Bernard refusa, préférant garder le nom plus modeste, illustré par son grand-oncle.

Il ressemblait beaucoup à ce dernier physiquement et sous le rapport de l'intelligence; il était comme son père, Jean, d'un commerce très-agréable dans la vie sociale, pétillant d'esprit, avec une grande mobilité dans le caractère, excessivement original, parfois même un peu braque. Cela ne l'empêcha pas de rester toujours dans de très-bons termes, non-seulement avec ceux de ses proches parents et amis qui habitaient Bayonne, mais même avec des parents éloignés qui ne venaient que peu ou pas dans le Béarn, comme Paul du Casse, capitaine au régiment de Touraine, Jacques-Xavier du Casse, chancelier garde des sceaux au parlement de Toulouse, Frédéric de la Rochefoucauld duc d'Anville, etc., etc.

Il avait épousé Marthe Rigal[10], dont il eut plusieurs enfants.

[10] Rigal porte de gueules, à un chef d'azur chargé de trois besants d'or.

Deux entrèrent dans les ordres et devinrent, l'un chanoine de la cathédrale de Bayonne, l'autre curé d'Ondres, en Béarn.

Une fille, Élisabeth, fit un mariage riche. Elle épousa un banquier du Midi; leur petit-fils est devenu ministre, sénateur et grand-croix de la Légion d'honneur.

Un des fils de Bernard passa en Amérique.

Le plus jeune fut:

JACQUES-NICOLAS-XAVIER DU CASSE,

Maréchal des camps et armées du Roi, cordon-rouge de l'ordre royal et militaire de Saint-Louis.

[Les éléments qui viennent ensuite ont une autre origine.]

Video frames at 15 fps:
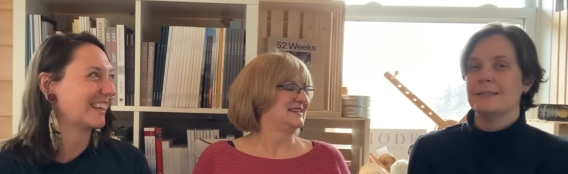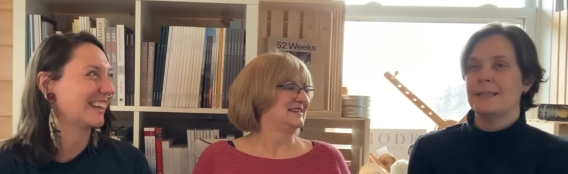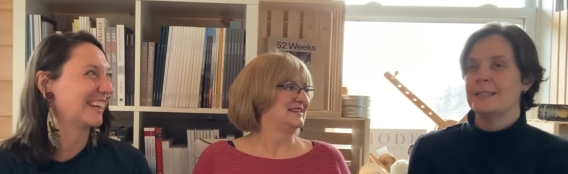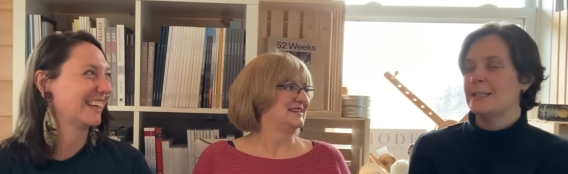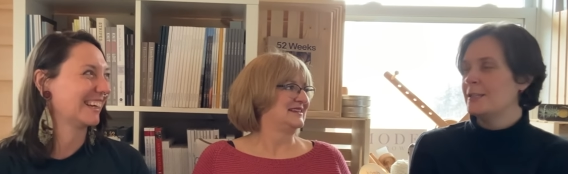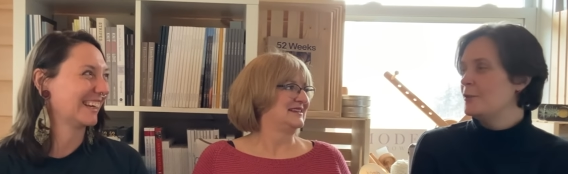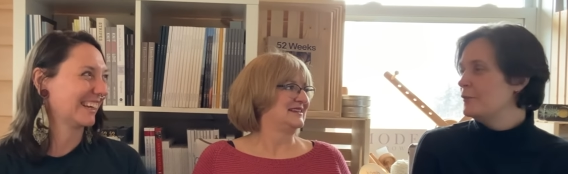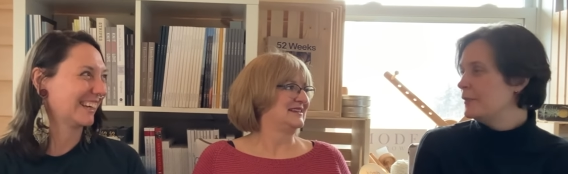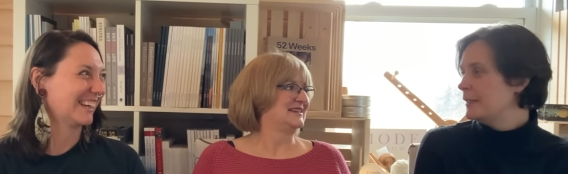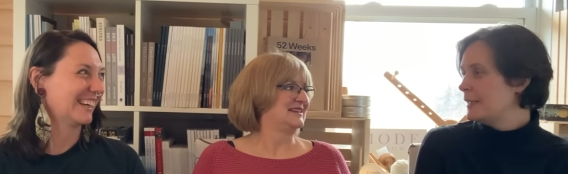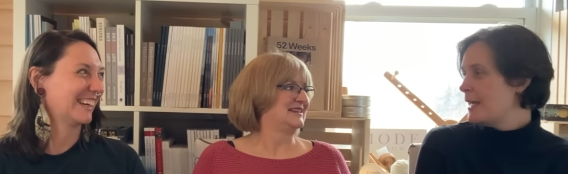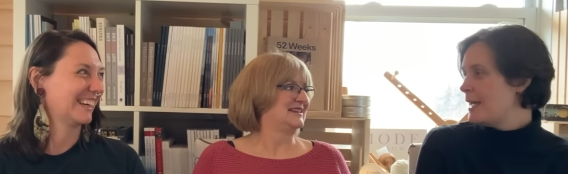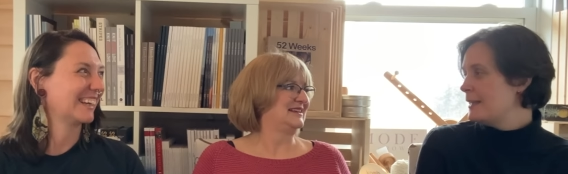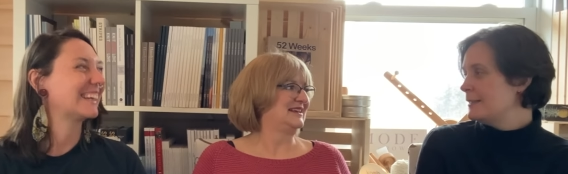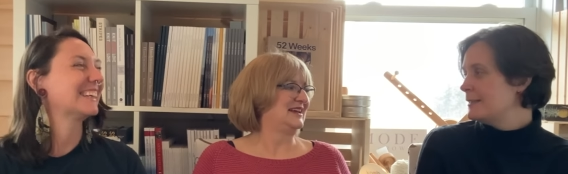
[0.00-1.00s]
Speaker 1: is it
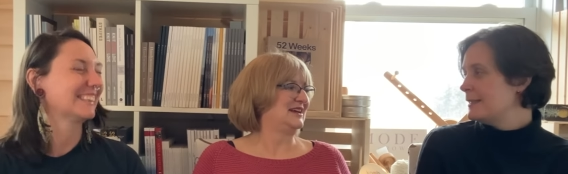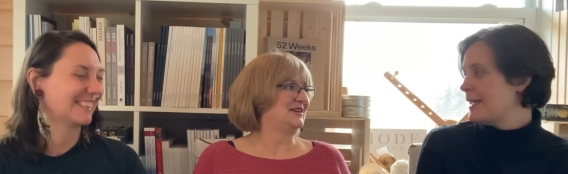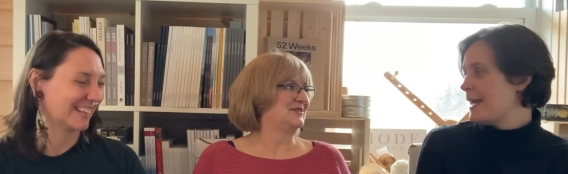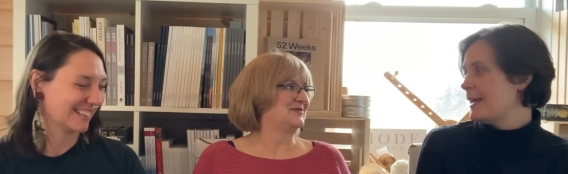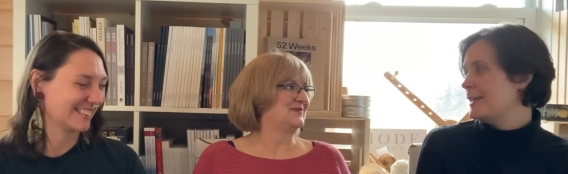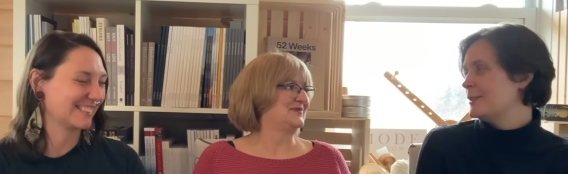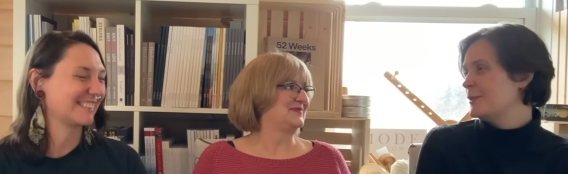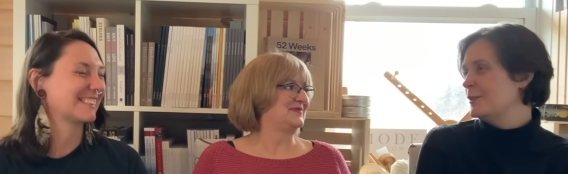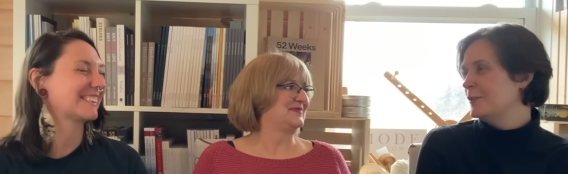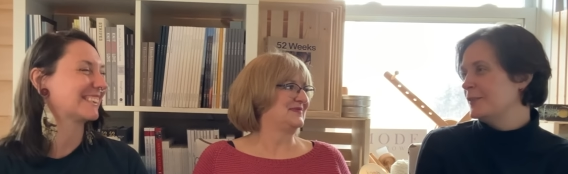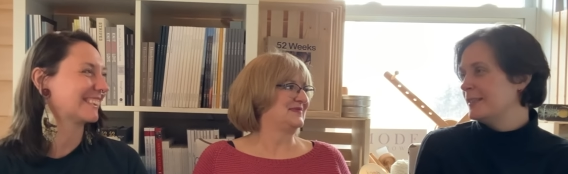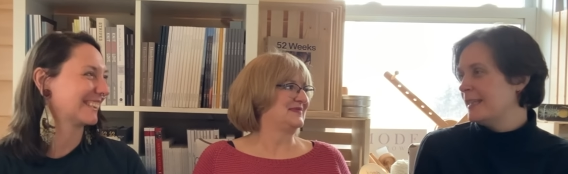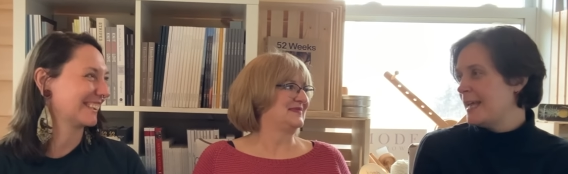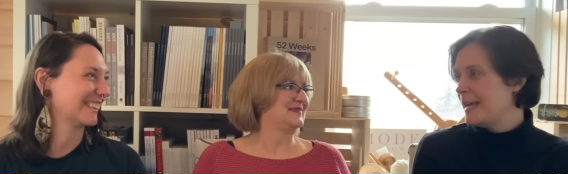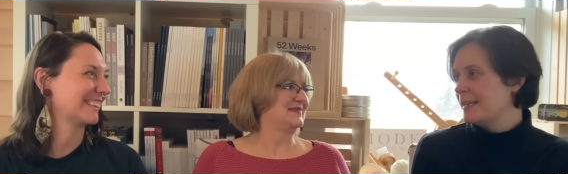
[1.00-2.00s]
Newfoundland? Yeah. yeah, his
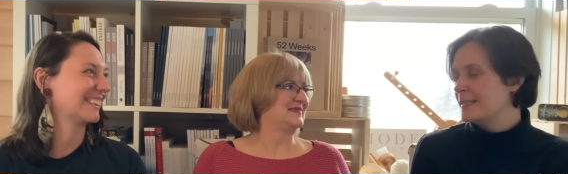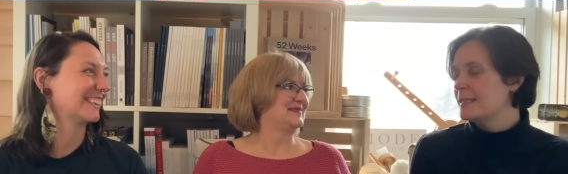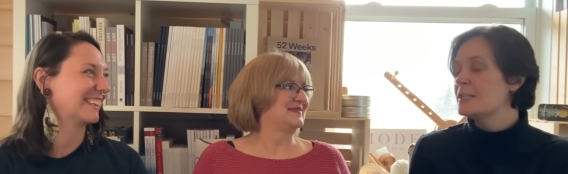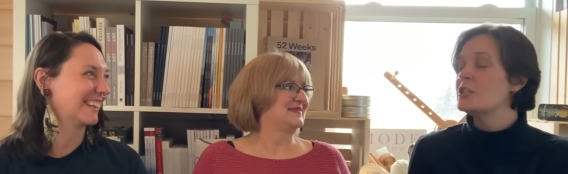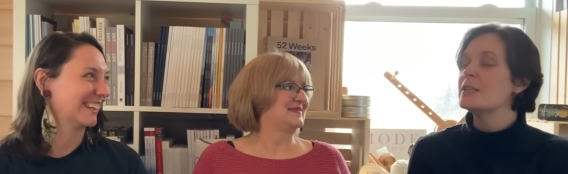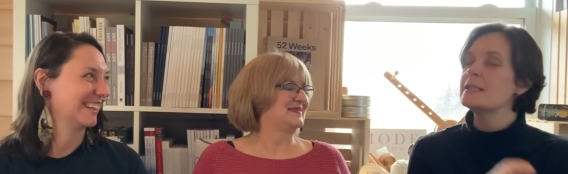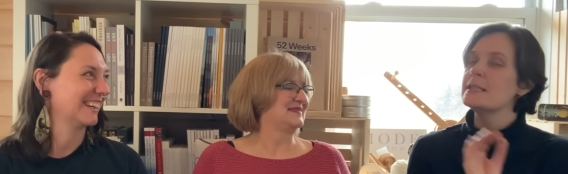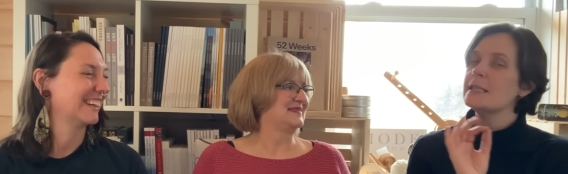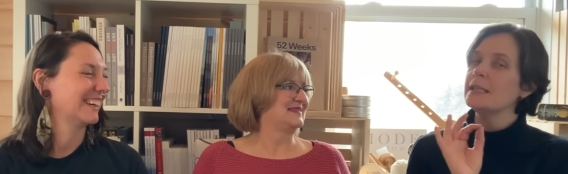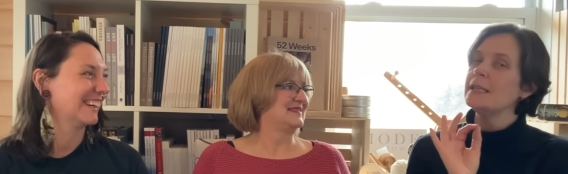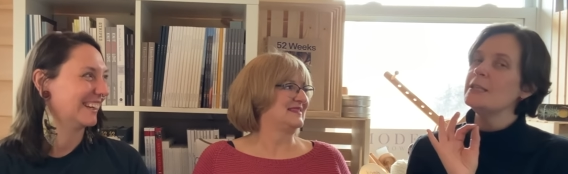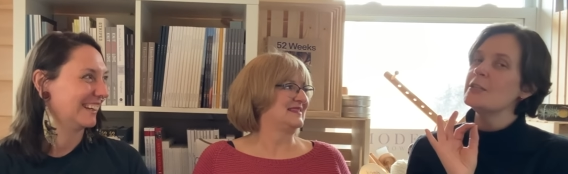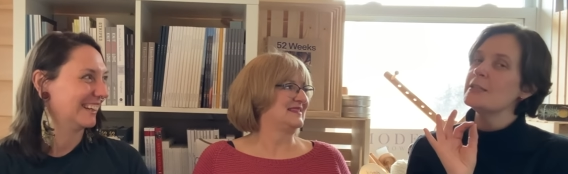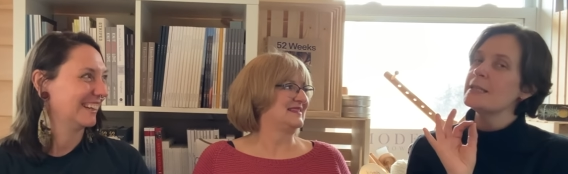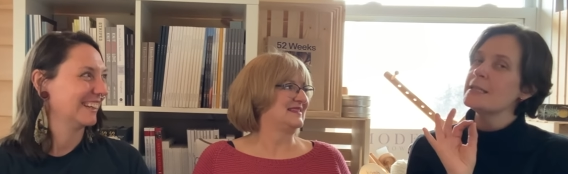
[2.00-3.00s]
Newfoundland. It just
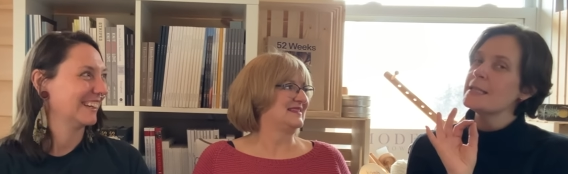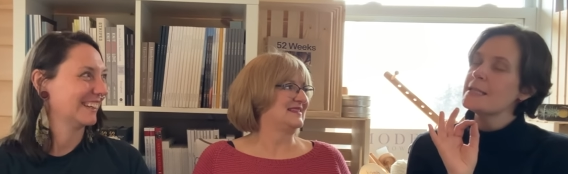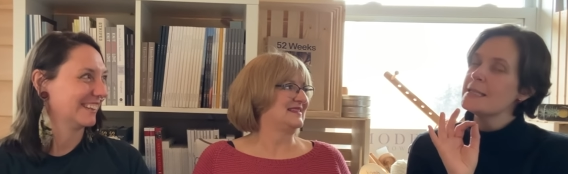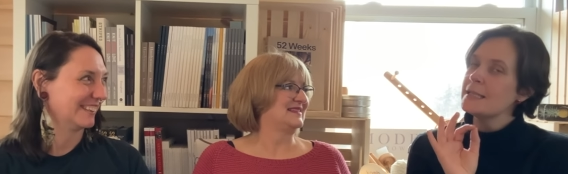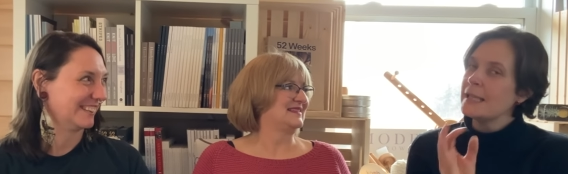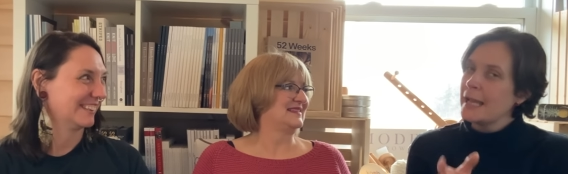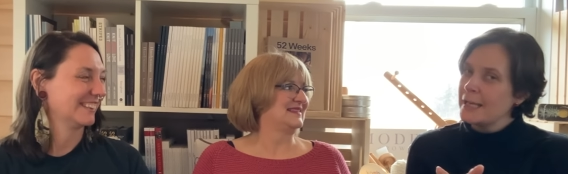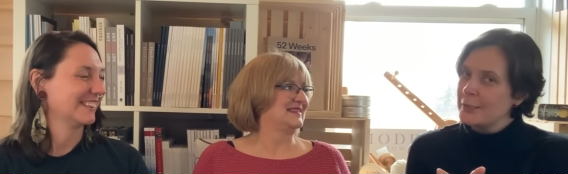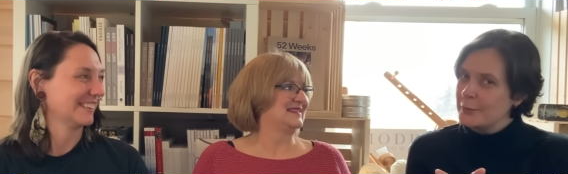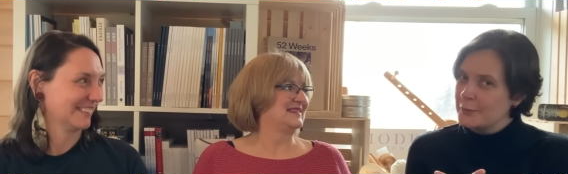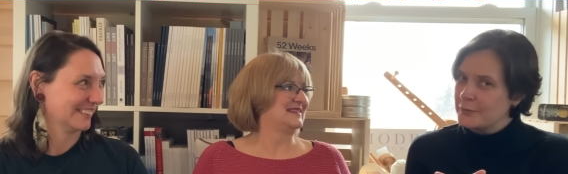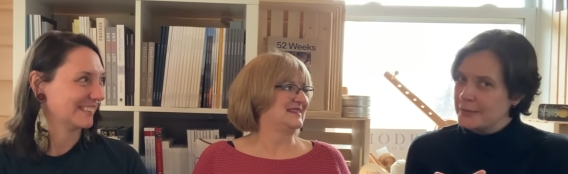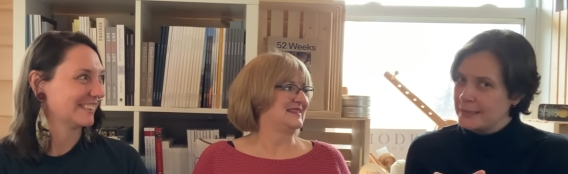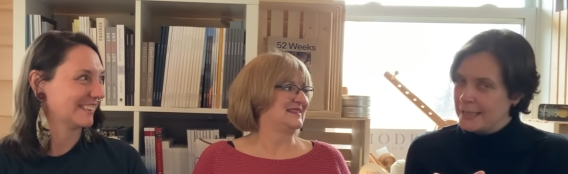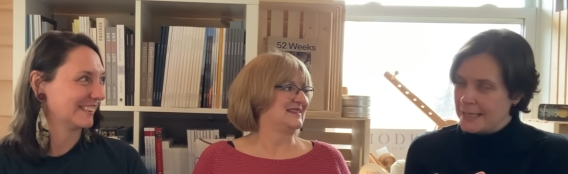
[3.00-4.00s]
he just has a slight
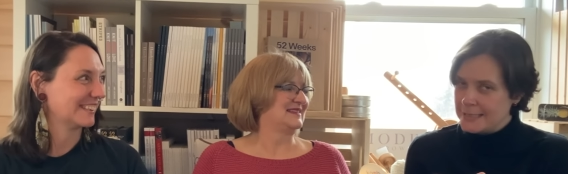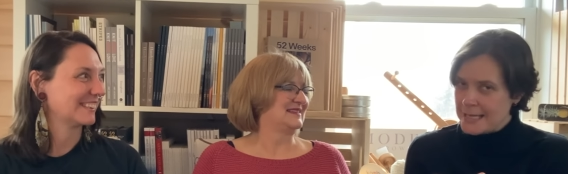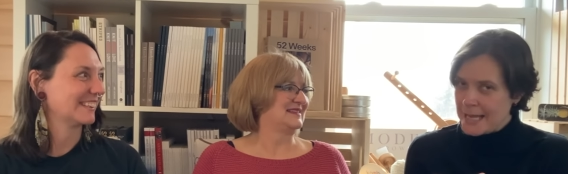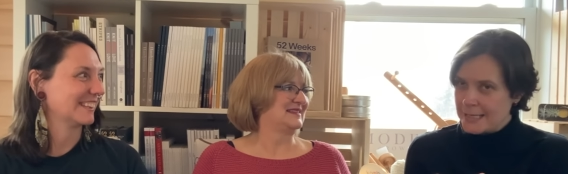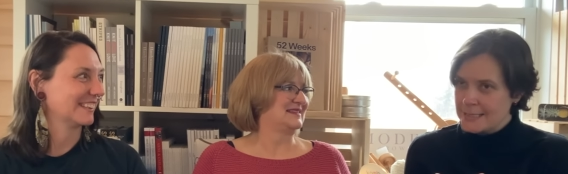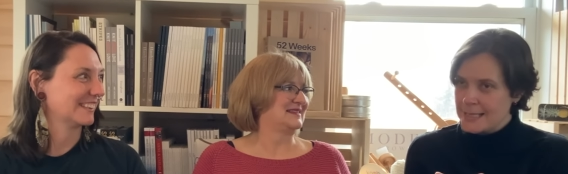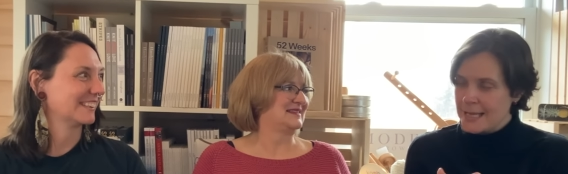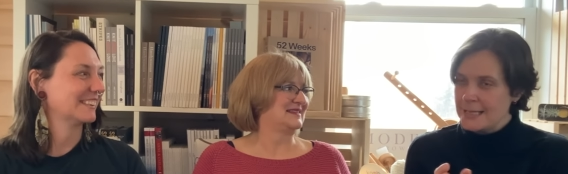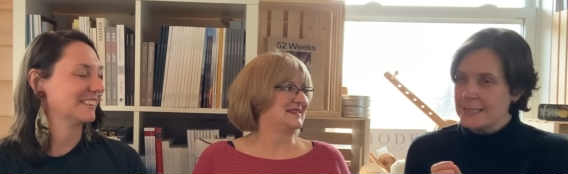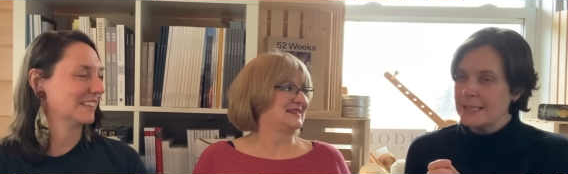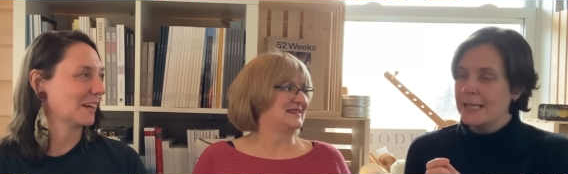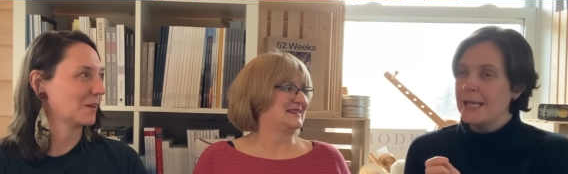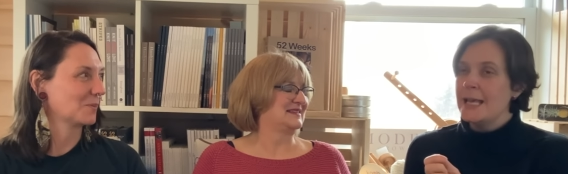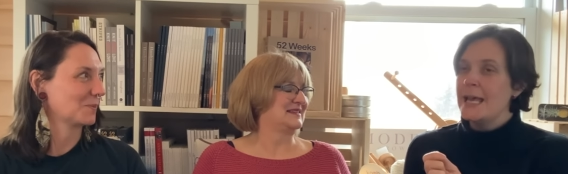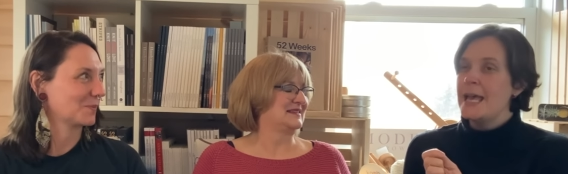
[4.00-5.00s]
Newfoundland accent.
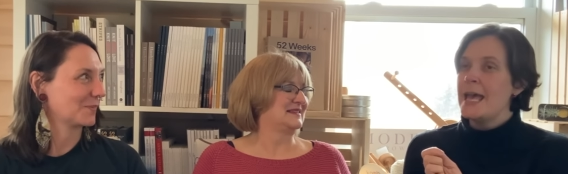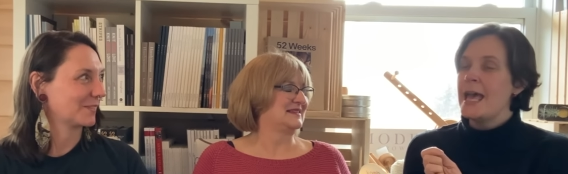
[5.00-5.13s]
Yeah.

A peine âgé de dix-neuf ans, il reçut une commission de sous-lieutenant au régiment de Navarre. Le 15 septembre 1791, par suite de la loi de remaniement de l'armée, il passa dans le cinquième régiment d'infanterie, de nouvelle formation. Neuf mois plus tard, indigné des excès révolutionnaires et froissé dans ses sentiments royalistes, il envoya sa démission au ministre de la guerre, qui lui répondit le 25 juin 1792:

«J'ai mis sous les yeux du Roi, monsieur, les motifs qui vous ont déterminé à renoncer à l'emploi de sous-lieutenant auquel Sa Majesté vous avait nommé le 15 septembre de l'année dernière, dans le cinquième régiment d'infanterie, pour suivre une autre carrière, et je vous préviens qu'elle a accepté votre démission.»

Toutefois, le jeune officier démissionnaire ne quitta pas la France. Son ardent patriotisme ne se serait pas plié aux exigences de l'émigration. Si l'empereur d'Allemagne, François II, passant une revue de ses troupes et fier de leur belle tenue, lui eût dit: «Voilà de quoi bien battre les sans-culottes,» Xavier du Casse, lui aussi, n'aurait pas pu s'empêcher de répondre, comme le fit un gentilhomme français émigré: «C'est ce qu'il faudra voir.»

Resté à Paris, Xavier du Casse, lors de la journée du 10 août, accourut au château, ainsi que d'autres officiers démissionnaires, mettre son épée à la disposition du Roi, qui ne sut pas utiliser les offres d'un grand nombre de braves gentilshommes, et laissa, par une bonté mal entendue, massacrer les Suisses et la plupart de ses défenseurs.

Recherché pour ce fait, le jeune du Casse faillit périr sur l'échafaud; il n'eut d'autre ressource pour échapper aux massacres de Paris que de gagner la frontière des Pyrénées; mais, au lieu de passer en Espagne, il demanda un asile à la grande famille militaire. Nommé lieutenant-adjoint aux adjudants-généraux à l'armée des Pyrénées occidentales, il ne tarda pas à s'élever par son mérite et par son courage. Aussi, lors de la création de la Légion d'honneur, bien que simple adjudant-commandant (chef de bataillon), il fut un des premiers (_le dixième_) promu officier de l'ordre.

Chef d'état-major de la division territoriale à Bourges en 1804, il épousa l'une des plus jolies personnes de cette ville. Ce mariage le rendait beau-frère d'un gentilhomme connu pour ses opinions légitimistes, M. de Villeneuve Busson, allié de M. Hyde de Neuville, compromis dans toutes les affaires de la chouannerie, devenu plus tard ministre sous Charles X.